*Dataset extract*
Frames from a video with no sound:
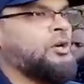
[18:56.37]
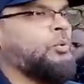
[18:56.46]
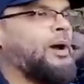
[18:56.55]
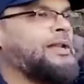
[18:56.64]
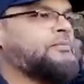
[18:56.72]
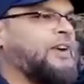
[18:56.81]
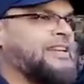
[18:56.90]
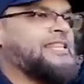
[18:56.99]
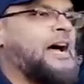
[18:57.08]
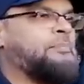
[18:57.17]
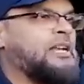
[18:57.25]
What, for
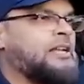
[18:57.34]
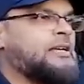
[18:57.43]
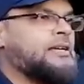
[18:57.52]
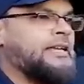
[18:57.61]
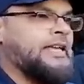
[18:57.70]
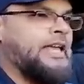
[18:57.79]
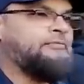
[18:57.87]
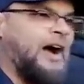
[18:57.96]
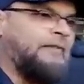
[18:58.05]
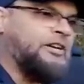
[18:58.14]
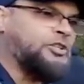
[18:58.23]
example,
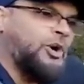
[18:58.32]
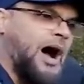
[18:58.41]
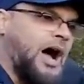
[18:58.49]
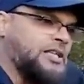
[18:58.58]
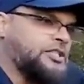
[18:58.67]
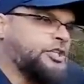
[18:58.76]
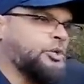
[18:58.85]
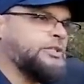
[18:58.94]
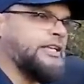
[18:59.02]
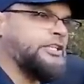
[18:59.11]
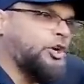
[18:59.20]
if I were to ask
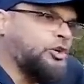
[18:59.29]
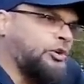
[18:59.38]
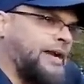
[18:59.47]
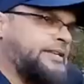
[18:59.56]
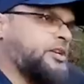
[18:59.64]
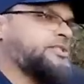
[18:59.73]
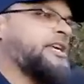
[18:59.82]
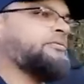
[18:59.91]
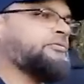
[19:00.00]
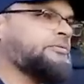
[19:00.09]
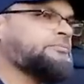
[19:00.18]
you, did you create
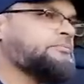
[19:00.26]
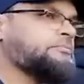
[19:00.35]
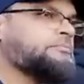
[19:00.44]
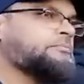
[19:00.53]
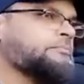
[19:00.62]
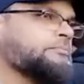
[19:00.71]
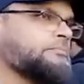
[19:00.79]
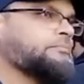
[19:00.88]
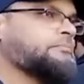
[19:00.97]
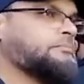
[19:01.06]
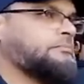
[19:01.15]
yourself?
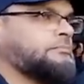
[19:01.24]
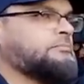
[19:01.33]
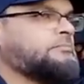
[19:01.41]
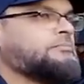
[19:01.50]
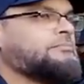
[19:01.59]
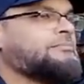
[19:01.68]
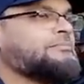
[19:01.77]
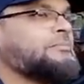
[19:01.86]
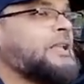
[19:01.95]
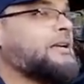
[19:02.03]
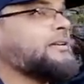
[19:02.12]
How can I create
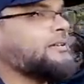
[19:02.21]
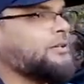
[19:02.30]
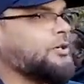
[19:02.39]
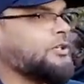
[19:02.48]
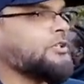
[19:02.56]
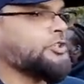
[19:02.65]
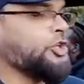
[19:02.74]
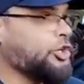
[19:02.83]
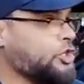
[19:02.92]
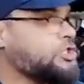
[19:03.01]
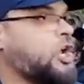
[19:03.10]
myself?
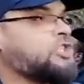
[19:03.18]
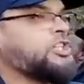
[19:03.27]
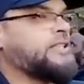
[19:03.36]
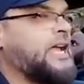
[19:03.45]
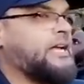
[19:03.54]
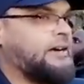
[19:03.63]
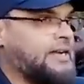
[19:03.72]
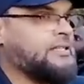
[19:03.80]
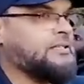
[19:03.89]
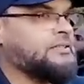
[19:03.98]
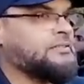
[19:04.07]
You use logic there,
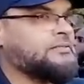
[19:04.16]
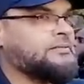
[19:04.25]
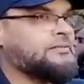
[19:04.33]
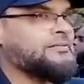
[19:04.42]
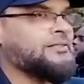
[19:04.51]
right? Yeah.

*Exercise requirements*
Return the preceding entries verbatim, with the pictures excluded.

*Solution*
Frames from a video with no sound:
[18:56.37]
[18:56.46]
[18:56.55]
[18:56.64]
[18:56.72]
[18:56.81]
[18:56.90]
[18:56.99]
[18:57.08]
[18:57.17]
[18:57.25]
What, for
[18:57.34]
[18:57.43]
[18:57.52]
[18:57.61]
[18:57.70]
[18:57.79]
[18:57.87]
[18:57.96]
[18:58.05]
[18:58.14]
[18:58.23]
example,
[18:58.32]
[18:58.41]
[18:58.49]
[18:58.58]
[18:58.67]
[18:58.76]
[18:58.85]
[18:58.94]
[18:59.02]
[18:59.11]
[18:59.20]
if I were to ask
[18:59.29]
[18:59.38]
[18:59.47]
[18:59.56]
[18:59.64]
[18:59.73]
[18:59.82]
[18:59.91]
[19:00.00]
[19:00.09]
[19:00.18]
you, did you create
[19:00.26]
[19:00.35]
[19:00.44]
[19:00.53]
[19:00.62]
[19:00.71]
[19:00.79]
[19:00.88]
[19:00.97]
[19:01.06]
[19:01.15]
yourself?
[19:01.24]
[19:01.33]
[19:01.41]
[19:01.50]
[19:01.59]
[19:01.68]
[19:01.77]
[19:01.86]
[19:01.95]
[19:02.03]
[19:02.12]
How can I create
[19:02.21]
[19:02.30]
[19:02.39]
[19:02.48]
[19:02.56]
[19:02.65]
[19:02.74]
[19:02.83]
[19:02.92]
[19:03.01]
[19:03.10]
myself?
[19:03.18]
[19:03.27]
[19:03.36]
[19:03.45]
[19:03.54]
[19:03.63]
[19:03.72]
[19:03.80]
[19:03.89]
[19:03.98]
[19:04.07]
You use logic there,
[19:04.16]
[19:04.25]
[19:04.33]
[19:04.42]
[19:04.51]
right? Yeah.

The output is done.